A few years ago, I was in a friend’s home somewhere in the U.S. We had just arrived from Nigeria, exhausted but glad to reconnect. After wrestling with the TV to catch a football game, hunger set in.
That was when we both realised there was no one to cook. No chef, no “mama Precious,” no one to send on an errand.
My friend sighed, “See why I miss Naija.”
He had lived in the U.S. for nearly 20 years, owned a successful business, and had several properties. Yet, despite all that, he couldn’t replicate the everyday luxuries he enjoyed in Nigeria.
“Back home, I have two drivers and a chef, all for less than a million naira monthly,” he said. “Here, I’d pay ten times that, assuming I could even find people to do it.”
That conversation stayed with me because it captured the strange paradox of wealth and comfort across countries.
A Nigerian earning N1.5 million monthly, about $1,000, is considered lower middle class. They can rent a decent flat, hire domestic help, pay school fees, and still enjoy a weekend brunch.
But in the U.S., $1,000 barely covers groceries and gas. It’s roughly $6.50 an hour, far below the federal minimum wage. The same income that makes one comfortable in Lagos barely keeps another afloat in Texas.
This is the odd reality of global living standards. Wages in the West are higher because society is structured to sustain a broad middle class. People earn enough to afford the basics, which makes domestic labour expensive.
That’s why immigration is essential, as someone has to do the low-paying but necessary jobs. In fact, I recently read that the NVIDIA CEO Jenson Huang argued that plumbers and electricians are now the new millionaires, a testament to how valuable skilled manual work has become.
In Nigeria, it’s more likely the opposite. We pay very little for the same jobs that cost a fortune elsewhere. A driver might earn N80,000 a month, a nanny N50,000, and an electrician N20,000 per job. For the middle class, this affordability translates to convenience. But it also exposes a deeper issue: our economy depends on cheap labour to sustain comfort for a few.
It’s why a N1.5 million earner can feel rich here but still live in a system that doesn’t work. Their comfort is self-financed: generators for power, boreholes for water, and private schools for education.

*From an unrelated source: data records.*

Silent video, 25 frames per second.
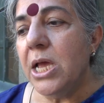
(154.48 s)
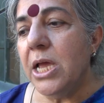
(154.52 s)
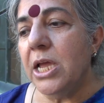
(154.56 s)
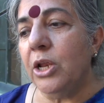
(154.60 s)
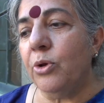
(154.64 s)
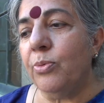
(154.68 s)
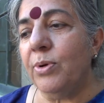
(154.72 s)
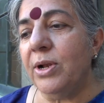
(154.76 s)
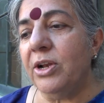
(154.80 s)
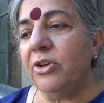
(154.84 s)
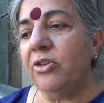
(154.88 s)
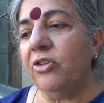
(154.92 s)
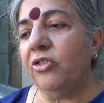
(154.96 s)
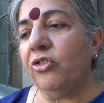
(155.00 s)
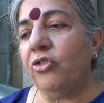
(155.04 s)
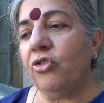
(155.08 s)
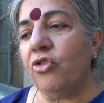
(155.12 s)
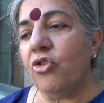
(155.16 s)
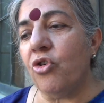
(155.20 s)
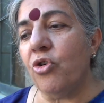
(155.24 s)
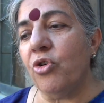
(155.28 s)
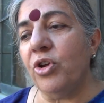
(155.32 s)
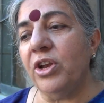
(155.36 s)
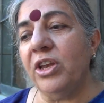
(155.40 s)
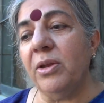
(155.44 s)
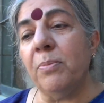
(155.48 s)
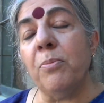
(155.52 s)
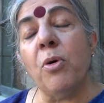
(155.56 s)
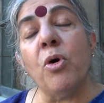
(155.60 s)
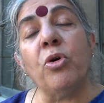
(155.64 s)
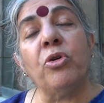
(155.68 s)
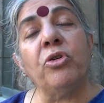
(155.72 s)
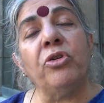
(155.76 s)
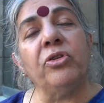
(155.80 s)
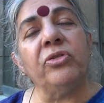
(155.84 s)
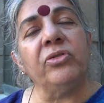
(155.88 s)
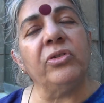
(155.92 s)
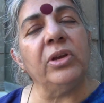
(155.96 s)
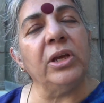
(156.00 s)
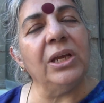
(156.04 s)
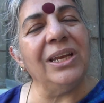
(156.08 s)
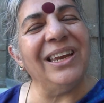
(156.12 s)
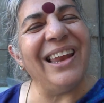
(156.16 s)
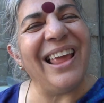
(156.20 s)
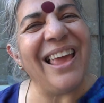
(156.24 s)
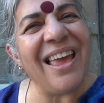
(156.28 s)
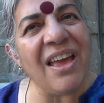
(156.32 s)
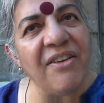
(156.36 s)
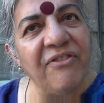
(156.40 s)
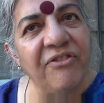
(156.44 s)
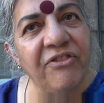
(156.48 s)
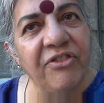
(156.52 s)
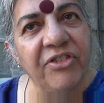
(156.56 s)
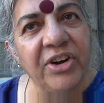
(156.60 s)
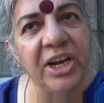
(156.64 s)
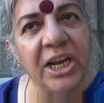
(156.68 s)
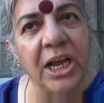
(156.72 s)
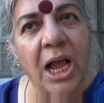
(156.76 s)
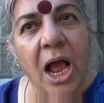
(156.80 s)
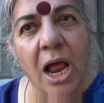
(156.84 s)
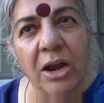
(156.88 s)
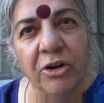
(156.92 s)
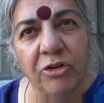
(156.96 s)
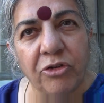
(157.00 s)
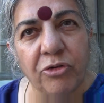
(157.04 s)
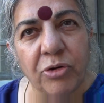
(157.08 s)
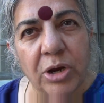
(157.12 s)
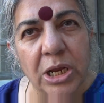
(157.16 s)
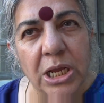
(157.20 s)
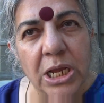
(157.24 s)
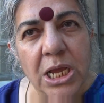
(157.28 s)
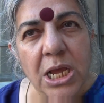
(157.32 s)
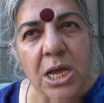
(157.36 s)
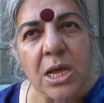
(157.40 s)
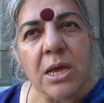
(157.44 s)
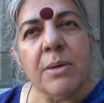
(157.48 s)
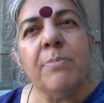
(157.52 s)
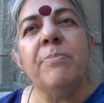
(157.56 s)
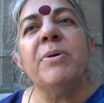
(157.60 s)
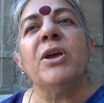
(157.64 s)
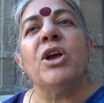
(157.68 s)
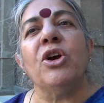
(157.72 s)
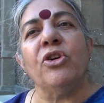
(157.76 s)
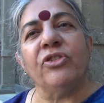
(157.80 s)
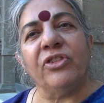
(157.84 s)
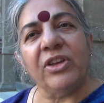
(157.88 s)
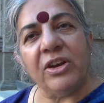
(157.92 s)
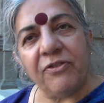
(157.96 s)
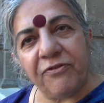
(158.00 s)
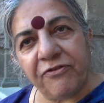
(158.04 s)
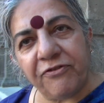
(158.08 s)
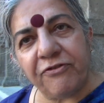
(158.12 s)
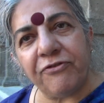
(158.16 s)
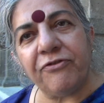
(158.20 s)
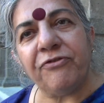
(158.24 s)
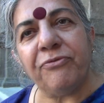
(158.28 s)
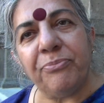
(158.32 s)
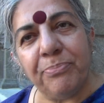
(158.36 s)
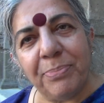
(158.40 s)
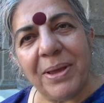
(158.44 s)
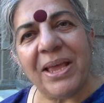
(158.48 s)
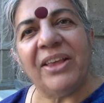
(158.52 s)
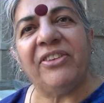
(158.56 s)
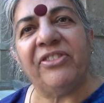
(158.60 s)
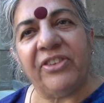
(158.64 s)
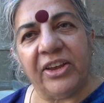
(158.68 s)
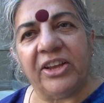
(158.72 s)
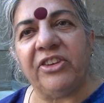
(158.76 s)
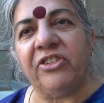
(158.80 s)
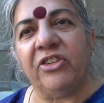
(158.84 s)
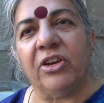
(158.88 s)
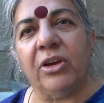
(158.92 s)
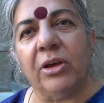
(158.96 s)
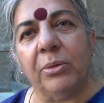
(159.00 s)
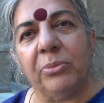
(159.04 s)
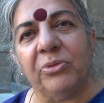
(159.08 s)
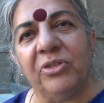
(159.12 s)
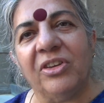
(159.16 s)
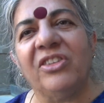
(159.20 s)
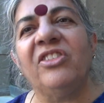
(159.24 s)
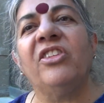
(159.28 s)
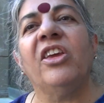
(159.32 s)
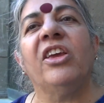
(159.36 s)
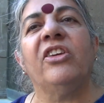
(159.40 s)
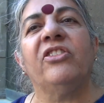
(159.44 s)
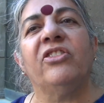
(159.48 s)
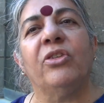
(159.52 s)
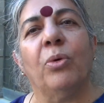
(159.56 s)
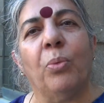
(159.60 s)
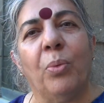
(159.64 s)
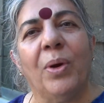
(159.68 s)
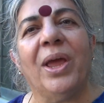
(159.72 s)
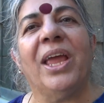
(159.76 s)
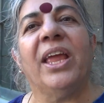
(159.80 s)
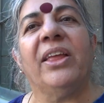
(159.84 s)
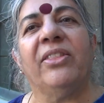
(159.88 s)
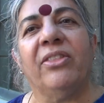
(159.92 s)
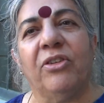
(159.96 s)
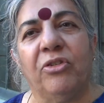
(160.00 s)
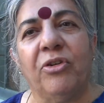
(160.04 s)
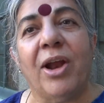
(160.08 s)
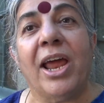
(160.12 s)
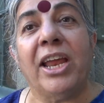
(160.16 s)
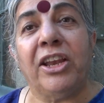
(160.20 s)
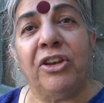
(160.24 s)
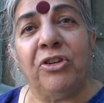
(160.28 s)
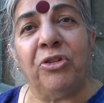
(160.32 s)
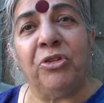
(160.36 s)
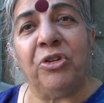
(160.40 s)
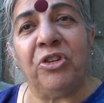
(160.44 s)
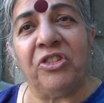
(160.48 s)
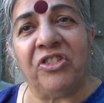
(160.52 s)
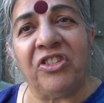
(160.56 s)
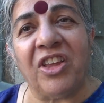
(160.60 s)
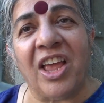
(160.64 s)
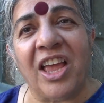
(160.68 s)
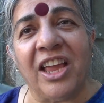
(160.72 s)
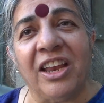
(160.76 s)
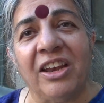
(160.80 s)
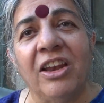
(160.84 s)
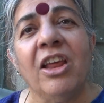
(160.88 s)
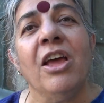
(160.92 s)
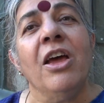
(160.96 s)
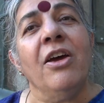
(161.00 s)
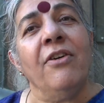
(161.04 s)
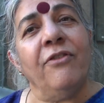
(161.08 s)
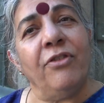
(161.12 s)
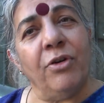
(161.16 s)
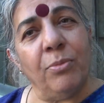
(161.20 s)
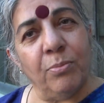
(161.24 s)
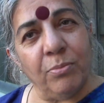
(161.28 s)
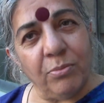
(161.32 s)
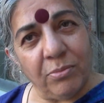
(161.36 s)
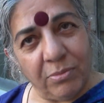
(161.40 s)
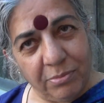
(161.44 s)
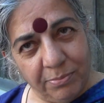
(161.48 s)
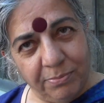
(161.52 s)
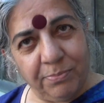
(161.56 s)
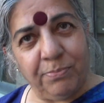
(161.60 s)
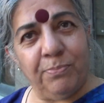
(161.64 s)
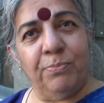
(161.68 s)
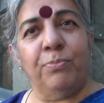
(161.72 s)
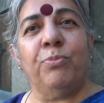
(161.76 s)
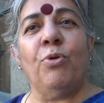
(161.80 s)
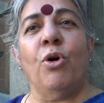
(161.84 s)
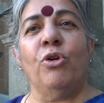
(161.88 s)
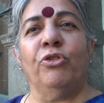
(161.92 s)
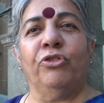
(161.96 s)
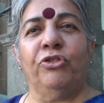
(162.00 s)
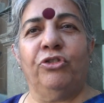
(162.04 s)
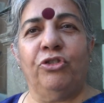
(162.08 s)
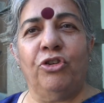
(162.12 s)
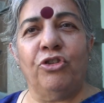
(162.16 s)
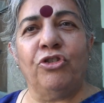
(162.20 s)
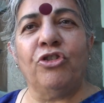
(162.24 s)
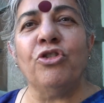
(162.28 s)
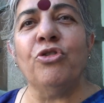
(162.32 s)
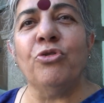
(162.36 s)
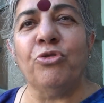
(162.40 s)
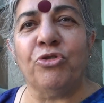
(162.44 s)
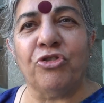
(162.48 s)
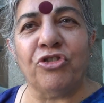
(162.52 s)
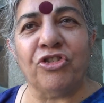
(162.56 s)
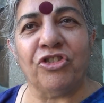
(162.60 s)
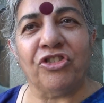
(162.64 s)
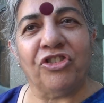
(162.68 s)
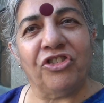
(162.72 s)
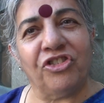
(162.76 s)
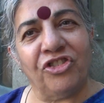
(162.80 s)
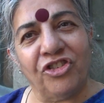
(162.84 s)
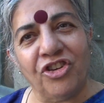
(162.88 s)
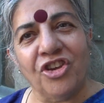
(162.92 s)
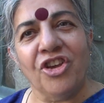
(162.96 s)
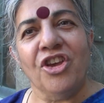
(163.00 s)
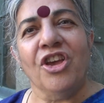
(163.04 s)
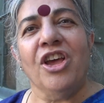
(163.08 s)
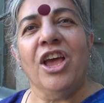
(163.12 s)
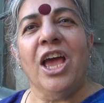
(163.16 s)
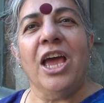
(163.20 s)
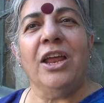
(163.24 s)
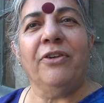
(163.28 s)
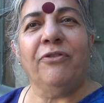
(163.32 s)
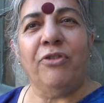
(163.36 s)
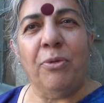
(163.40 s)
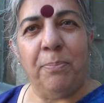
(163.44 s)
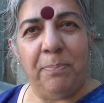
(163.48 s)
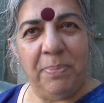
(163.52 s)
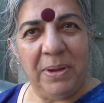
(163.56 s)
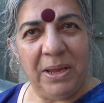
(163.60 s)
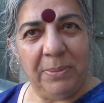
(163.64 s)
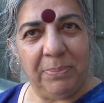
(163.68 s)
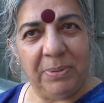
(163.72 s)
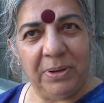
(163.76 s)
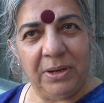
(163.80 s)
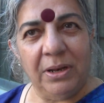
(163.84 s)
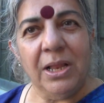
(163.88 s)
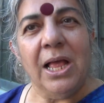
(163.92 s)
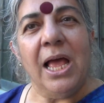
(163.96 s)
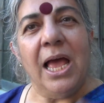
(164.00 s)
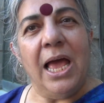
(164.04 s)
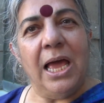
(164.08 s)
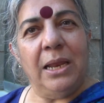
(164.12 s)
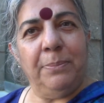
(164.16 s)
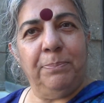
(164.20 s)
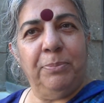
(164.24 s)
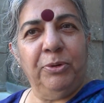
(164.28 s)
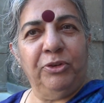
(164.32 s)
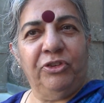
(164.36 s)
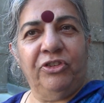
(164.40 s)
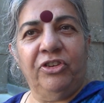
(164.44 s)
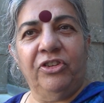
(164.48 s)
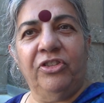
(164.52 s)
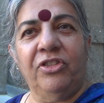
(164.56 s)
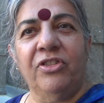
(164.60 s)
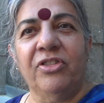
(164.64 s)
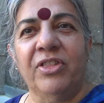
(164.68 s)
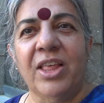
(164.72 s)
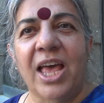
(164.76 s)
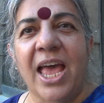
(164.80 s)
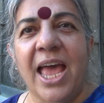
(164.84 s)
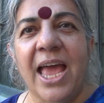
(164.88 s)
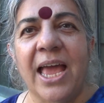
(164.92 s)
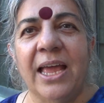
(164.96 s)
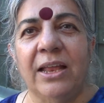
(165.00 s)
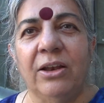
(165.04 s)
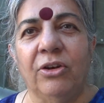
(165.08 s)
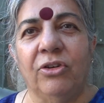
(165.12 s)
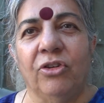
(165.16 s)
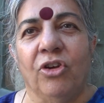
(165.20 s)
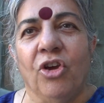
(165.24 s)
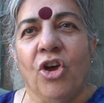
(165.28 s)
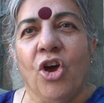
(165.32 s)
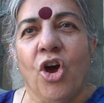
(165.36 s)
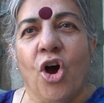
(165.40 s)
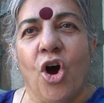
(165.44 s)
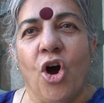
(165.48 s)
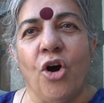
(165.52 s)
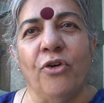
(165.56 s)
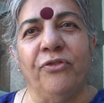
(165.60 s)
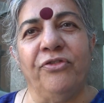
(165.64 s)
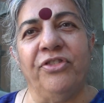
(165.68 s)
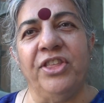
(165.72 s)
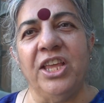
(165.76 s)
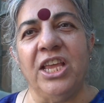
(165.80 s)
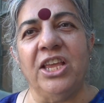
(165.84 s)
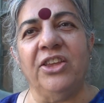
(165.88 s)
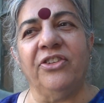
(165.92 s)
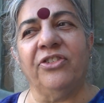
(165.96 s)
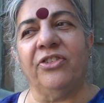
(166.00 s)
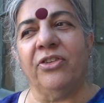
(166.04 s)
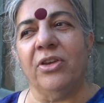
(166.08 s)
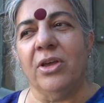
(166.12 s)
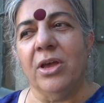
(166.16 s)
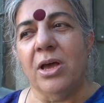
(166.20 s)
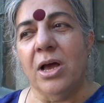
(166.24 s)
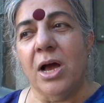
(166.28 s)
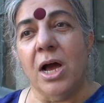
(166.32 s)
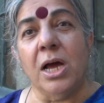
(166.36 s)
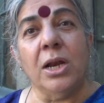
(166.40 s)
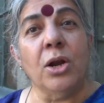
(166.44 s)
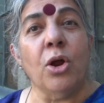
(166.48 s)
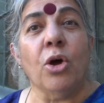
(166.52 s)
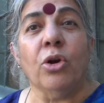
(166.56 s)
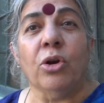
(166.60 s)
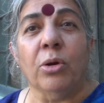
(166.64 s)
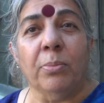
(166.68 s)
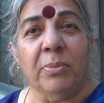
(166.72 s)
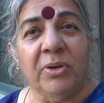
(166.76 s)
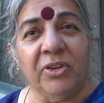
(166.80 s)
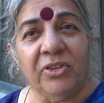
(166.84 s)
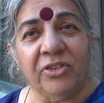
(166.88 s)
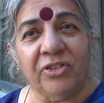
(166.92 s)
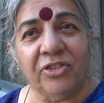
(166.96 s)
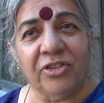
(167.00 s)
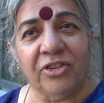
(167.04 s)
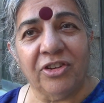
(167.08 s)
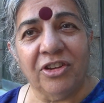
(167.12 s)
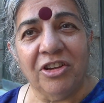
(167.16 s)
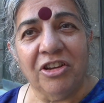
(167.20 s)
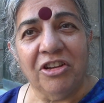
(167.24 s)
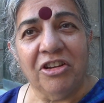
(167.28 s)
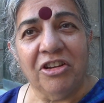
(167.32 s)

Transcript: It will destroy democracy in every country because in basic terms it takes away the right to decide from constitutions and from people and puts it in the hand of these anonymous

In the U.S., someone earning the same $1,000 would struggle, but their rent, healthcare, and basic infrastructure are predictable. So, while the Nigerian looks richer, the American enjoys a higher quality of life, even if it means surviving on welfare.
This raises a curious question: if labour and services are this cheap, does it mean the naira is undervalued or that productivity is low? In theory, a weak currency and cheap wages should make Nigeria globally competitive.
It should help us export more and attract manufacturing jobs. But that only works if productivity is high. Instead, we use our cheap labour advantage to make domestic life comfortable — not to build export powerhouses.
The government’s recent move to double the minimum wage is welcome, but it barely scratches the surface. Inflation has already devoured much of the gain. Yet, Nigeria still remains one of the few places where services are relatively affordable despite rising costs.
This affordability, if properly channelled, could be a competitive advantage. We could produce more, export more, and create better-paying jobs — instead of relying on cheapness as our economic identity.
My friend eventually moved back to Nigeria. He said he missed “the freedom of comfort.” But he also admitted that every time the generator hummed through the night, or traffic trapped him for hours, he missed America’s quiet order. Maybe that’s the true story of our economy — comfort without structure, wealth without systems, luxury built on imbalance.
So who really lives better — the Nigerian earning N1.5 million or the American earning $1,000? It depends on what you call living. The Nigerian might eat better, rest better, and have more help. But the American lives in a system where those comforts are built into society, not paid for out of pocket.
Perhaps the goal shouldn’t be to choose one over the other, but to build a Nigeria where both comfort and structure coexist — where wages reflect productivity, not pity, and where enjoying life doesn’t depend on escaping dysfunction.